Pendirian PT Sarana sendiri dinilai berbau rekayasa. Dibentuk berdasarkan akta tertanggal 30 Juni 2000, di sana tercantum direktur utamanya Yohanes Waworuntu. ”Padahal Yohanes baru masuk Sarana pada 2 September 2000,” ujar seorang jaksa. Kepada Tempo, Yohanes menunjuk pendirian Sarana itu memang dibuat mundur. ”Semua sudah diatur,” ujarnya. Pemegang sahamnya juga berubah-ubah. Pertama kali tercatat pemegang sahamnya Lydia Lili, Gerald Yakobus, dan Endang Setiawaty, kini 99 persen sahamnya dikuasai PT Bhakti Asset Management dan sisanya Hartono. ”Hartono adalah pengendali Sarana, semua uang yang keluar harus lewat dia,” kata Yohanes.
Jaksa Reda Manthovani, yang memeriksa dokumen pengeluaran Sisminbakum, mengakui peran Hartono sangat besar. Hampir semua kuitansi pengeluaran Sarana yang kini dipegang kejaksaan ada tanda tangan kakak sulung Hary Tanoesoedibjo, Presiden Direktur MNC itu. ”Dia tidak ada di mana-mana, tapi ada di mana-mana,” kata Reda perihal Hartono yang juga menjabat komisaris di Bhakti Investama.

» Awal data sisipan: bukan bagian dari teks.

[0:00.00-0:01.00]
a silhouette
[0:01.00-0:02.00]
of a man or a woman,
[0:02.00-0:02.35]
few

Tapi, soal perannya di SRD, Hartono selalu berkelit. Kepada jaksa yang memeriksanya pada 12 Februari 2009, ia misalnya menunjuk pemegang saham Sarana adalah Yohanes dan Gerald. Saat jaksa memperlihatkan sejumlah bukti notulensi rapat SRD yang ada tanda tangannya, Hartono menjawab, ”Saya tidak yakin itu tanda tangan saya.” Yang pasti, duit yang dikeruk SRD memang besar. ”Sejak Undang-Undang PT disahkan, setiap bulan bisa masuk sampai Rp 30 miliar,” kata Yohanes.
Jumlah uang keluar-masuk rekening SRD inilah yang ditelisik kejaksaan untuk menetapkan kerugian negara. Dan untuk menghitung itu, kejaksaan pernah meminta bantuan Badan Pengawasan Keuangan dan Pembangunan (BPKP). Siang-malam, sejumlah auditor BPKP memelototi dokumen keuangan Sarana. ”Mereka sampai menginap di sini,” ujar seorang jaksa. Saat itu para auditor BPKP menyatakan kerugian negara akibat korupsi itu ”tergambar jelas”.

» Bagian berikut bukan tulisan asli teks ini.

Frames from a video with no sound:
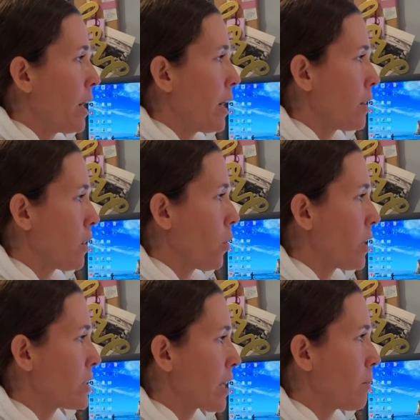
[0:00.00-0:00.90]
And
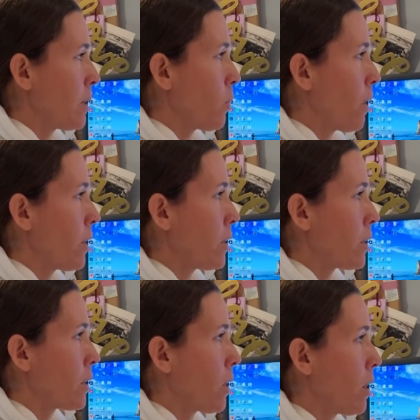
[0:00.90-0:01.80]
Laura sent me one
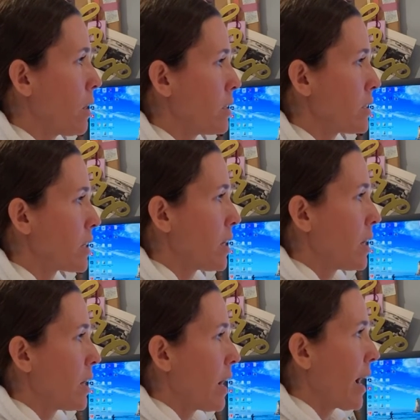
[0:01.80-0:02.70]
called
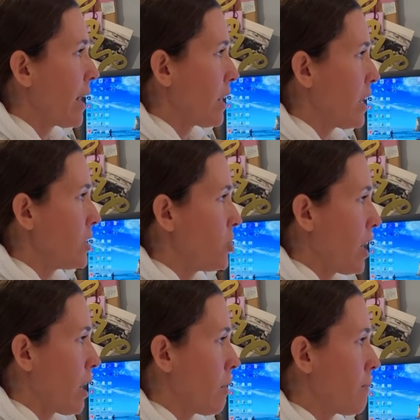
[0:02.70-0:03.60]
Holiday
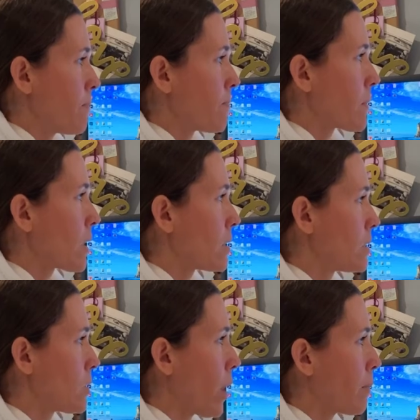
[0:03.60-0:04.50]
Jam.
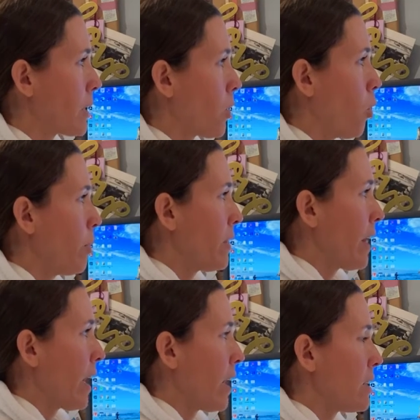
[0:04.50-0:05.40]
So I'm going to open
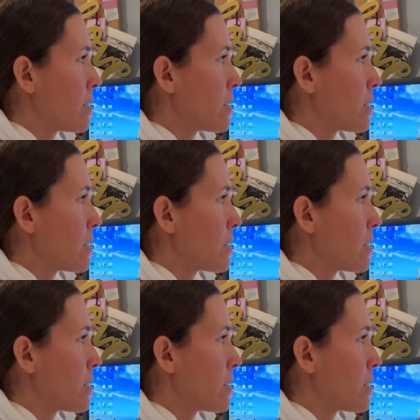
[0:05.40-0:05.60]
that.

Hanya, belakangan kesimpulan resmi yang keluar dari BPKP berbunyi lain. Lembaga audit negara ini menyatakan ”tidak bisa menyimpulkan kerugian negara”. Dalam dokumen yang diperoleh Tempo, memang tidak tercatat aliran pengeluaran atau keterangan ke mana duit SRD mengalir.
Ini yang membuat berang sejumlah jaksa. ”Sejumlah auditor mengaku ada tekanan dari petinggi BPKP yang meminta kerugian tidak diungkap,” ujar seorang jaksa. Para penyidik kejaksaan lalu melakukan penghitungan sendiri. Dasarnya dokumen SRD dan rekening perusahaan itu di Bank Danamon. Hasilnya: kerugian negara mencapai Rp 420 miliar. Itulah duit yang masuk dari para notaris. ”Benar-benar ini namanya SRD, sarana rampok duit,” ujar seorang sumber Tempo di kejaksaan.
Dihubungi pekan lalu, Deputi Kepala BPKP Bidang Investigasi Suradji menampik bahwa kesimpulan ”tidak ada kerugian negara” itu merupakan permintaan dari atas. Menurut Suradji, lembaganya tak bisa menyimpulkan adanya kerugian negara lantaran bahan yang diserahkan kejaksaan hanya rekening koran, tak ada pendukung lainnya seperti pembukuan bank arus keluar-masuk uang. ”Kalau dasarnya rekening koran, semua auditor sama,” kata Suradji. ”Karena itu, kami tidak berani menyatakan Sisminbakum itu merugikan negara.”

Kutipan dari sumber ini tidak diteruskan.